◆ Your objective
Below this task are records; return each one exactly and omit its images.

══ Records supplied ══

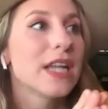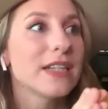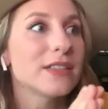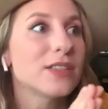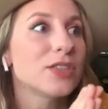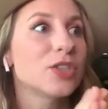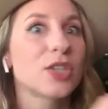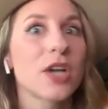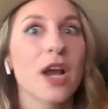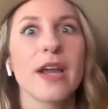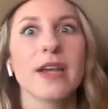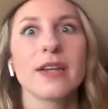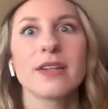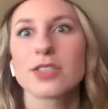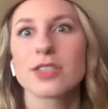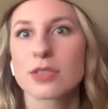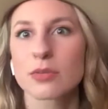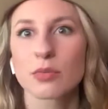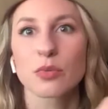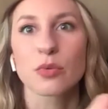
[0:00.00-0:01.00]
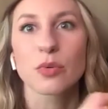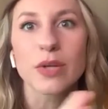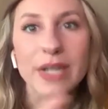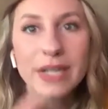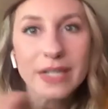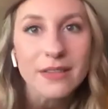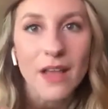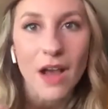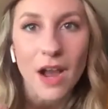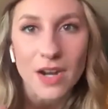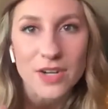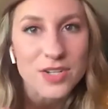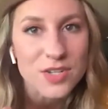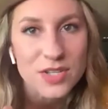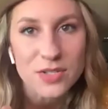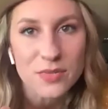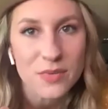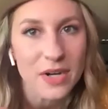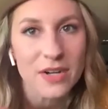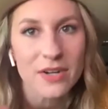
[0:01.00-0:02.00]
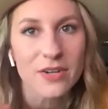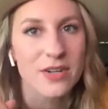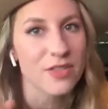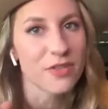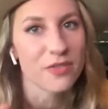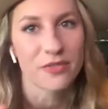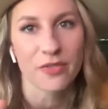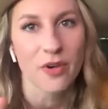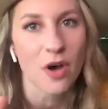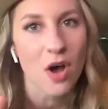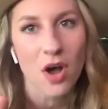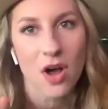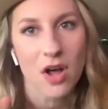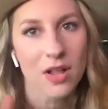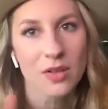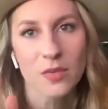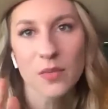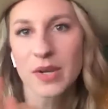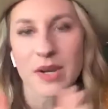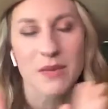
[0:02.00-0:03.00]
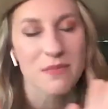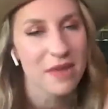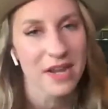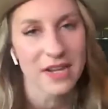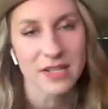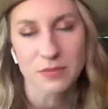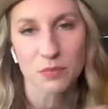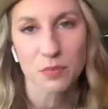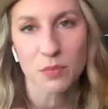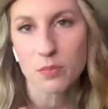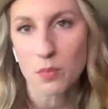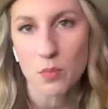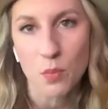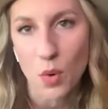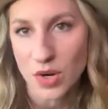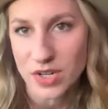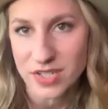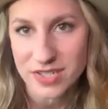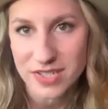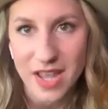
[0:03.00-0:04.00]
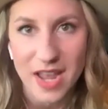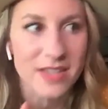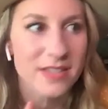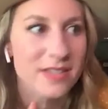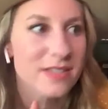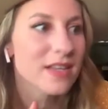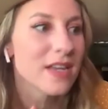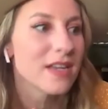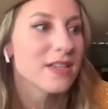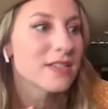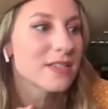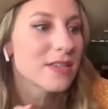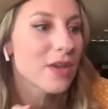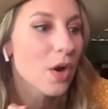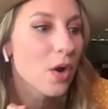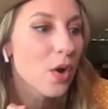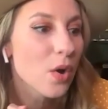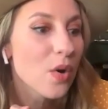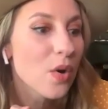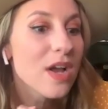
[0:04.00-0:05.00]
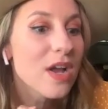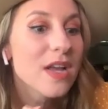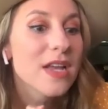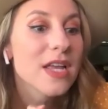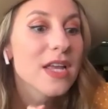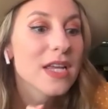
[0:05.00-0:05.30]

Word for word: let's try and just relaunch this record in the fall when it makes more sense. And so,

═══

◆ Your solution
[0:00.00-0:01.00]
[0:01.00-0:02.00]
[0:02.00-0:03.00]
[0:03.00-0:04.00]
[0:04.00-0:05.00]
[0:05.00-0:05.30]

Word for word: let's try and just relaunch this record in the fall when it makes more sense. And so,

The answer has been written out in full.